WORK TO BE COMPLETED:
From the data below, return the exact lines starting at the line containing "[4:54.84-4:55.74]" and ending at the line containing "What the speaker", both included, and nothing else.

Stored items
▼▼▼
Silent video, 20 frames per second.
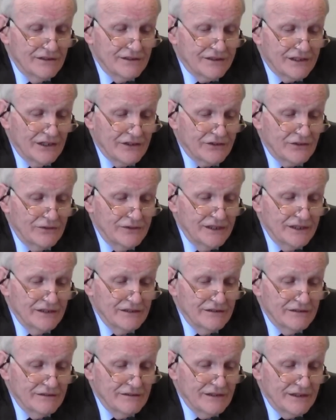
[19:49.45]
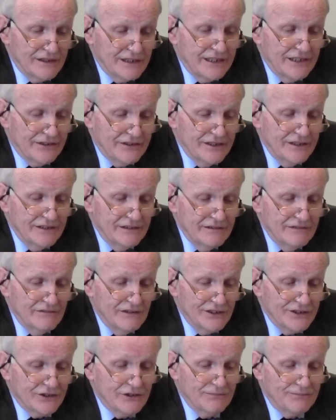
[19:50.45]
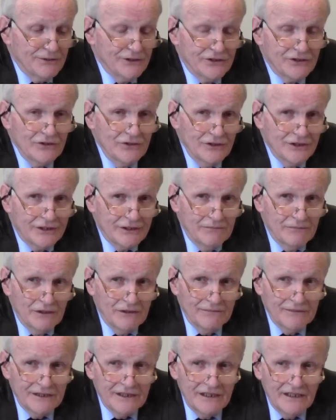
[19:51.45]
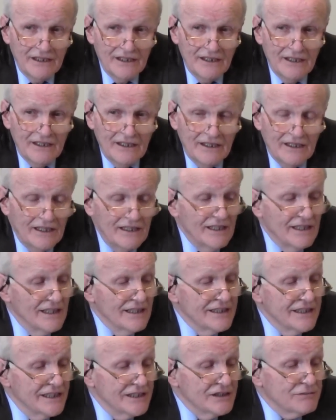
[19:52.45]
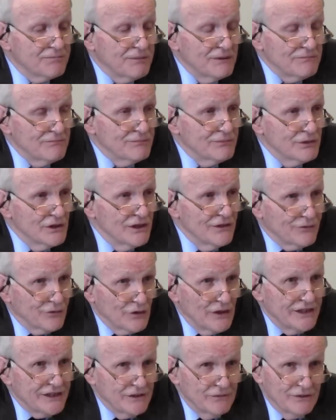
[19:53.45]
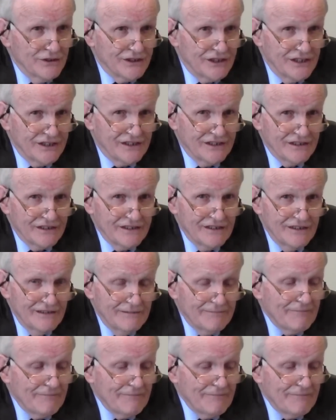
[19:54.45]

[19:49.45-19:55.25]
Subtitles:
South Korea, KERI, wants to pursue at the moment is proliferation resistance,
▲▲▲
▼▼▼
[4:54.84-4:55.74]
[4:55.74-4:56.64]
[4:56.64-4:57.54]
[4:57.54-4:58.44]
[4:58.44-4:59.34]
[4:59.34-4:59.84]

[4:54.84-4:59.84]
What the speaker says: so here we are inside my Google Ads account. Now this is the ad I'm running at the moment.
▲▲▲
YOUR SOLUTION:
[4:54.84-4:55.74]
[4:55.74-4:56.64]
[4:56.64-4:57.54]
[4:57.54-4:58.44]
[4:58.44-4:59.34]
[4:59.34-4:59.84]

[4:54.84-4:59.84]
What the speaker says: so here we are inside my Google Ads account. Now this is the ad I'm running at the moment.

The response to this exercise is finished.